Um diesen Abriss zu verhindern, gründeten Westerholter Bürger den Förderverein "Alte Ziegelei Westerholt e.V.". Dieser setzte sich zum Ziel, die
vorhandenen Anlagen zu erhalten und zu restaurieren, sowie fehlende Maschinen und Geräte wieder zu beschaffen. Er baute die Ziegelei zu einem
Industriemuseum aus, in dem man heute einen eindrucksvollen Einblick in die harten Arbeitsbedingungen und Lebensumstände der Menschen bekommen
kann, die einst hier ihren Lebensunterhalt verdienten. Inzwischen hat der "Ziegeleiverein" einen großen Teil der damals gesetzten Ziele weitgehend erreicht.
Die Gebäude, insbesondere der dreißig Meter hohe Schornstein, wurden aufwändig saniert. Die Ziegeleimaschinen sind wieder vollständig vorhanden.
Sie wurden von anderen Ziegeleien kostenlos zur Verfügung gestellt und von Vereinsmitgliedern in manchmal abenteuerlichen Arbeitseinsätzen nach
Westerholt geholt. Sogar eine Dampfmaschine gehört dazu. Die Gemeinde Wardenburg, der Landkreis Oldenburg, die Bezirksregierung Weser-Ems,
die Oldenburgische Landschaft, die Niedersächsische Sparkassenstiftung und viele weitere Institutionen, Firmen, Spender und ehrenamtliche Mitarbeiter
halfen uneigennützig und großzügig dabei, die alte Ziegelei zu retten und wieder zu beleben. Ihnen allen ist der Verein Alte Ziegelei Westerholt e.V. sehr
dankbar. Ganz besonders froh ist der Trägerverein über die Unterstützung durch Schulklassen der Everkampschule in Wardenburg, die dem Museum
mit ihren Arbeitseinsätzen sowie der Gestaltung und Aktualisierung der Internetseite www.ziegeleimuseum-westerholt.de sehr geholfen haben.  Das Museum
Alte Ziegelei Westerholt bietet seinen Besuchern informative Führungen an, aber auch Möglichkeiten zu geselligem Beisammensein oder kreativem Schaffen.
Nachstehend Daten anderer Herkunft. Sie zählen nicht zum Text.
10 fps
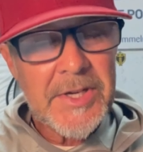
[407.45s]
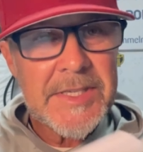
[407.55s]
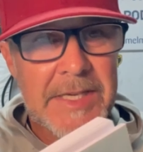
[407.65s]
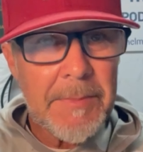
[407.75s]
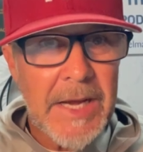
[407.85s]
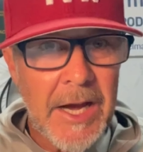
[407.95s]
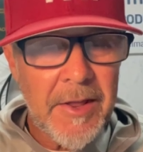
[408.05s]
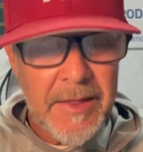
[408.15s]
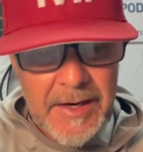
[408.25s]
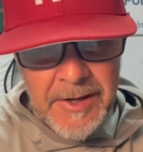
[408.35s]
I stepped out
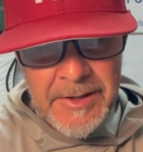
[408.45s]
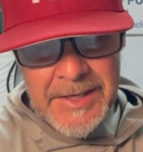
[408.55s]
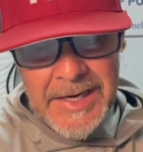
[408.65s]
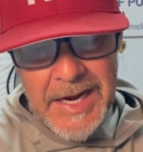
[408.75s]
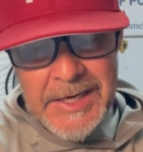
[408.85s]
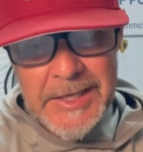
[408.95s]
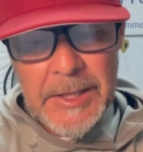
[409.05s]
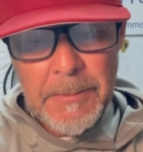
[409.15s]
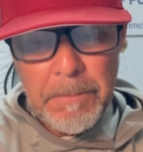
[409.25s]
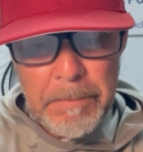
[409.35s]
of there and hit the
Vor allem kulturelle Veranstaltungen von Jazzmusik bis zu plattdeutschem Theater finden wegen des besonderen Ambientes des Ziegeleigeländes großen
Anklang. Etwa fünf Paare pro Jahr lassen sich in dem alten Maschinenhaus der Ziegelei trauen. Kurse der Volkshochschule Oldenburg (Töpferei, Malen,
Steinmetzarbeiten) finden regen Zuspruch. In diesem Sommer wurden nach fast 40 Jahren in Westerholt wieder Ziegelsteine hergestellt. Schüler einer
dritten Klasse der Grundschule fertigten im Handstrichverfahren etwa 100 Rohlinge an, die nach dem Trocknen gebrannt und danach auf dem Schulgelände
vermauert wurden. Diese Aktion war für alle Beteiligten ein unvergessliches Erlebnis.
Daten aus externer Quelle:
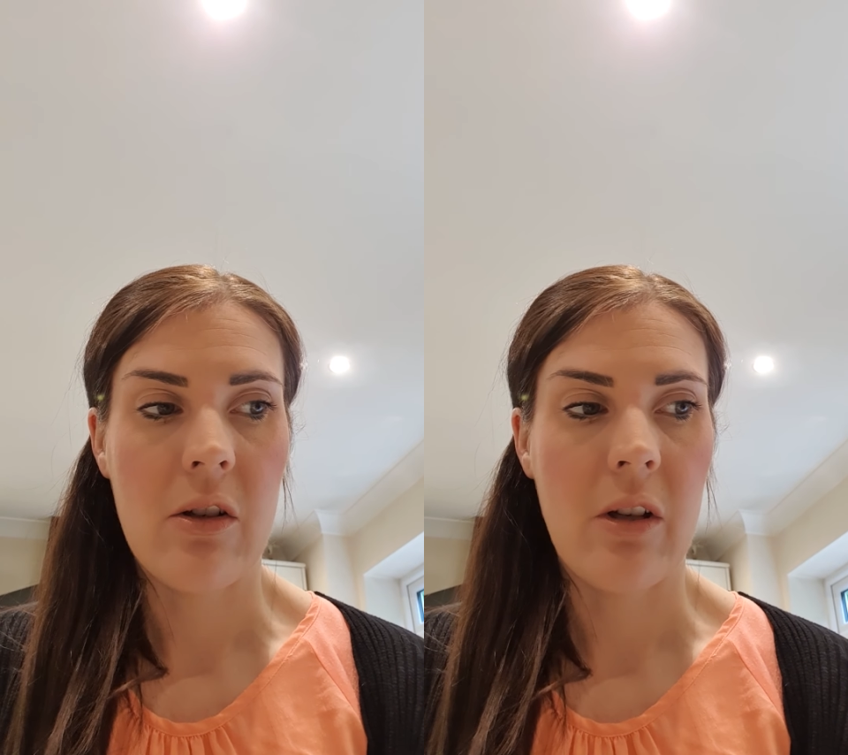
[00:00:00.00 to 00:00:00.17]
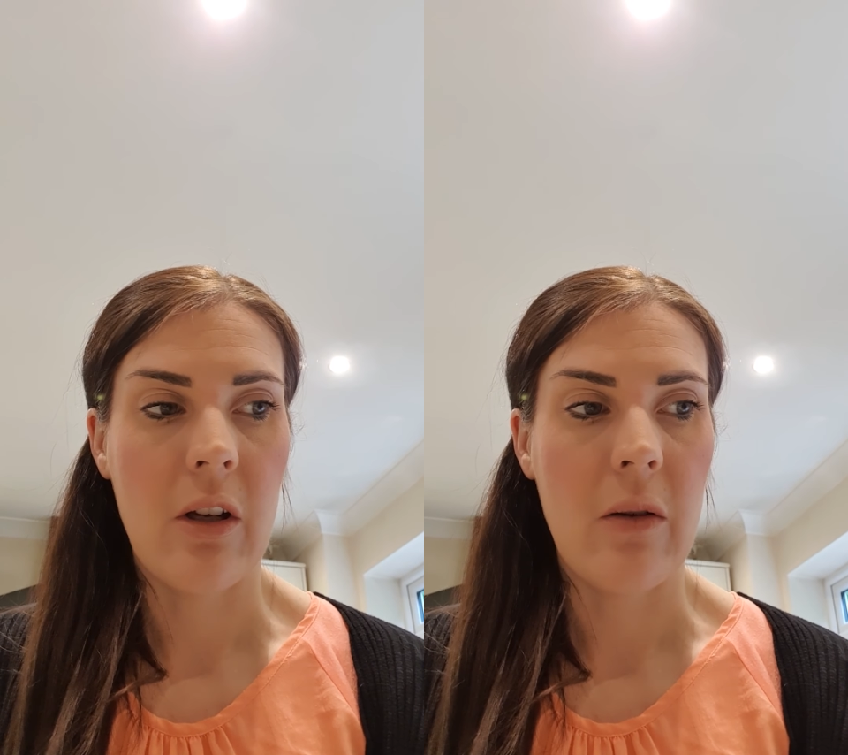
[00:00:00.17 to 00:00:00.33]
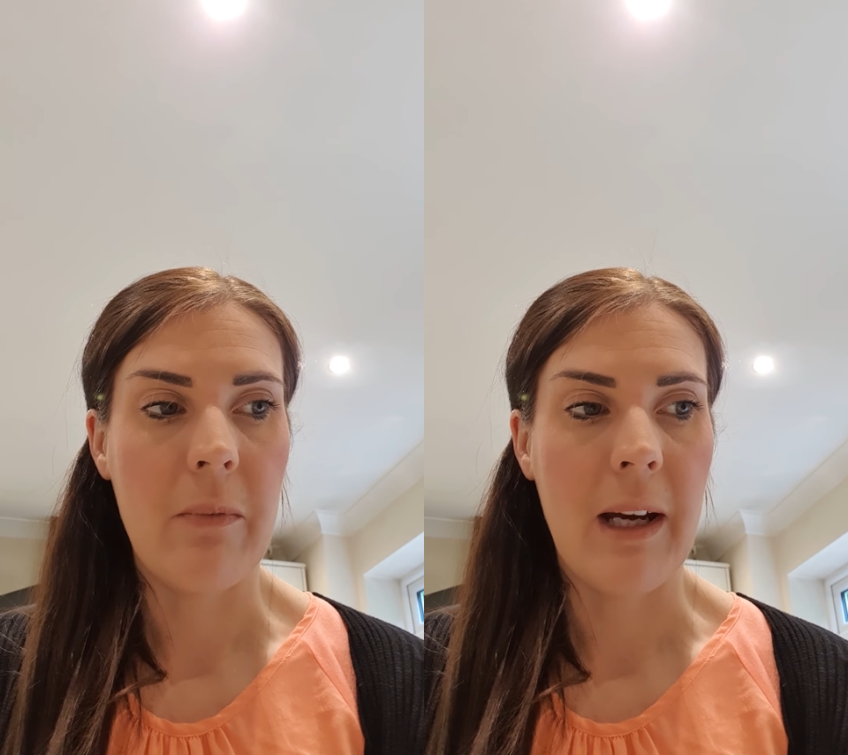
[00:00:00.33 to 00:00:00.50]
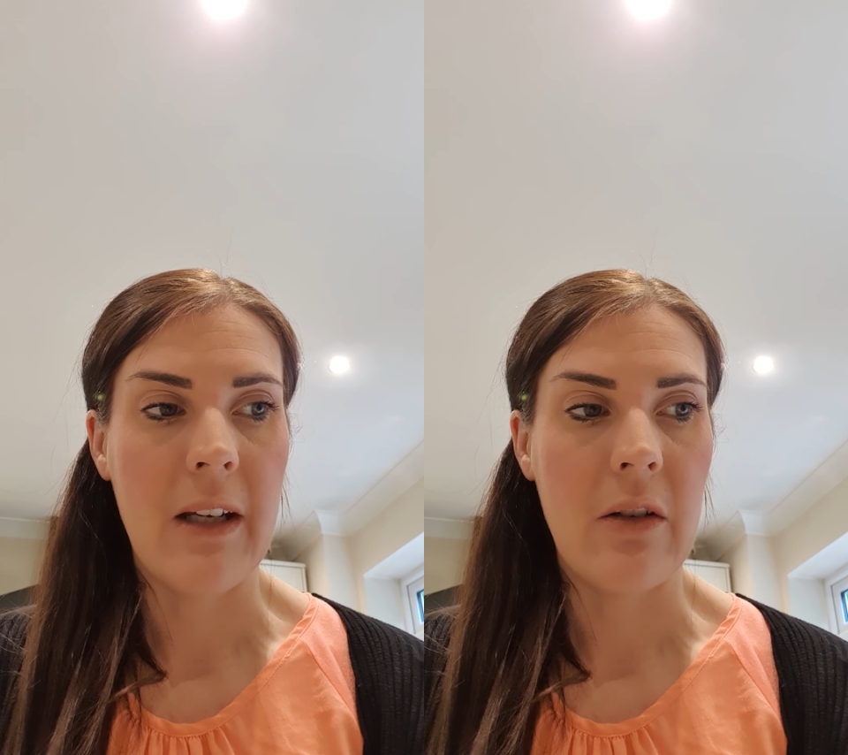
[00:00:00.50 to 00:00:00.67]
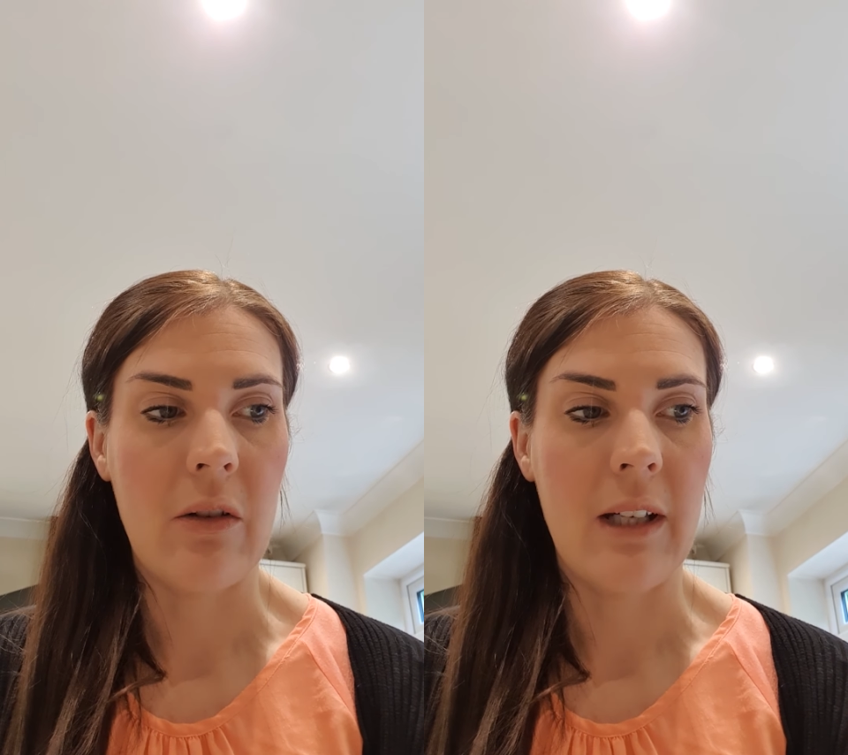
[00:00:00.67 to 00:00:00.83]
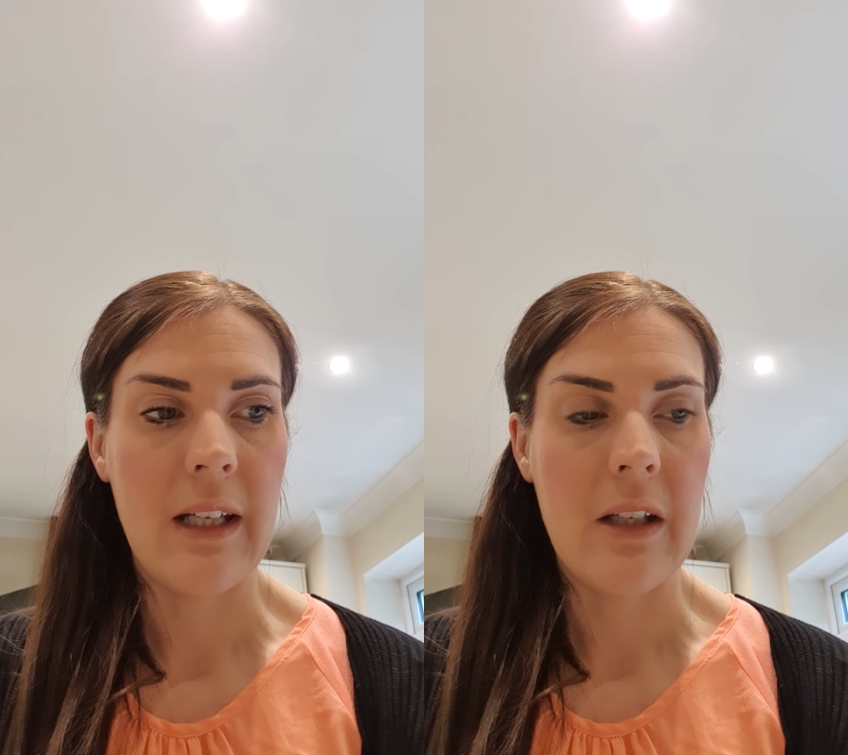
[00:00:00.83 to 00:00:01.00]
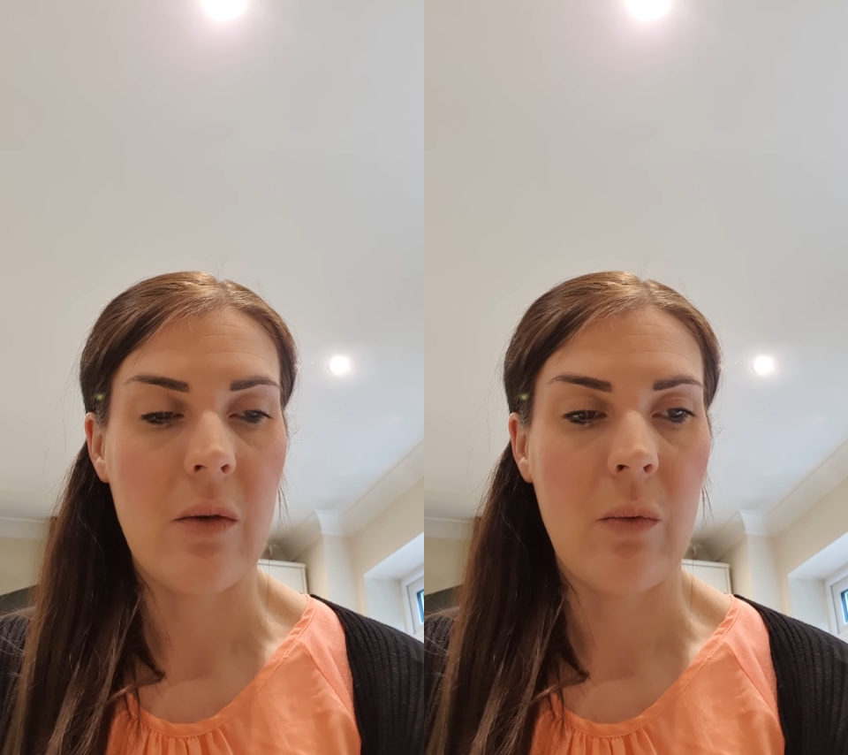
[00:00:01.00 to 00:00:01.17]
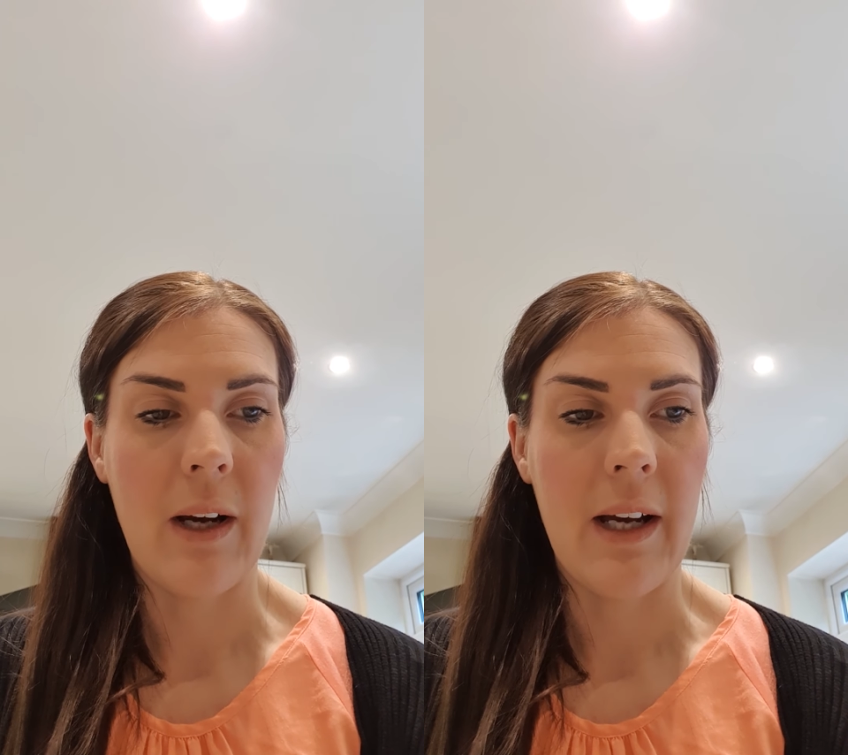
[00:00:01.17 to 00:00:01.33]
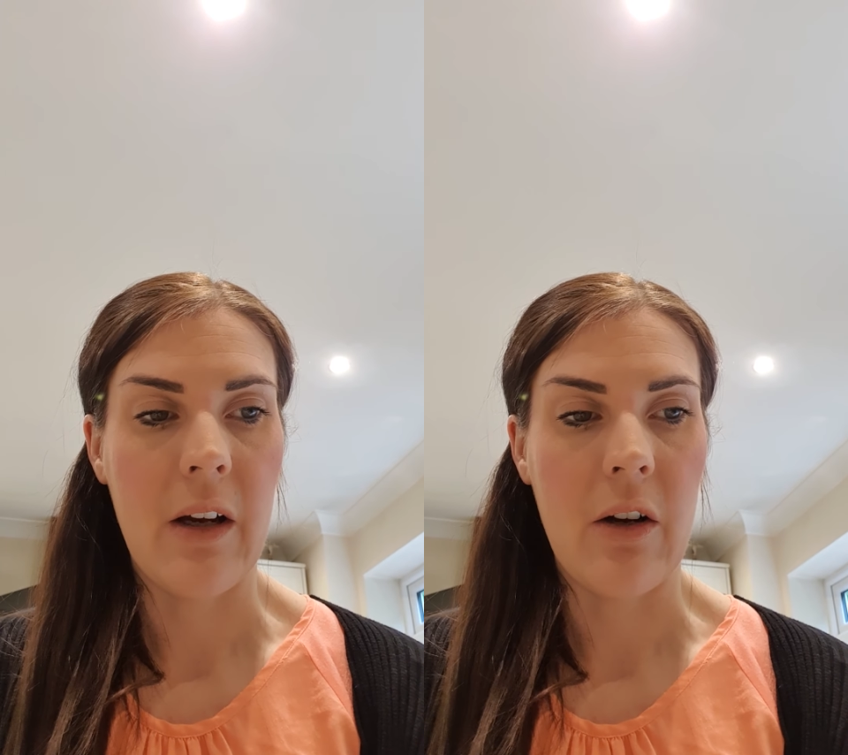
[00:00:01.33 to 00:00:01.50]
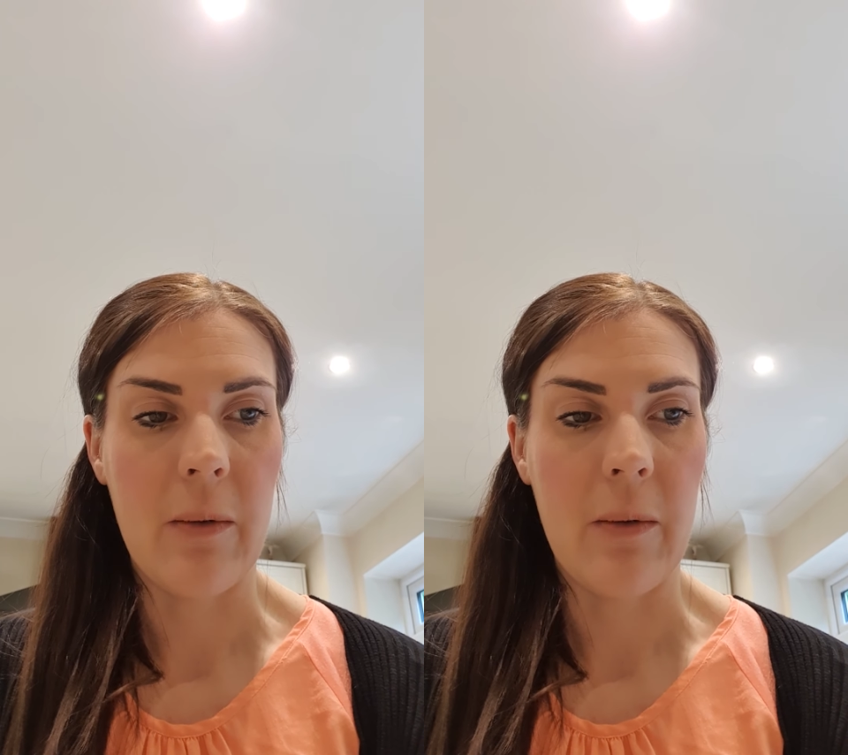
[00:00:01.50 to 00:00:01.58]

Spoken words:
so you may not need to wear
Inzwischen kommen im Jahr mehr als 8.000 Besucher in das Ziegeleimuseum. Betriebe, Kegelclubs, Nachbarschaften, Vereine aller Art unternehmen (Fahrrad)-
Ausflüge zum Museum Alte Ziegelei Westerholt. Insbesondere auch Schulklassen und Kindergartengruppen sind interessierte, wissbegierige und oft auch äußerst kreative Gäste.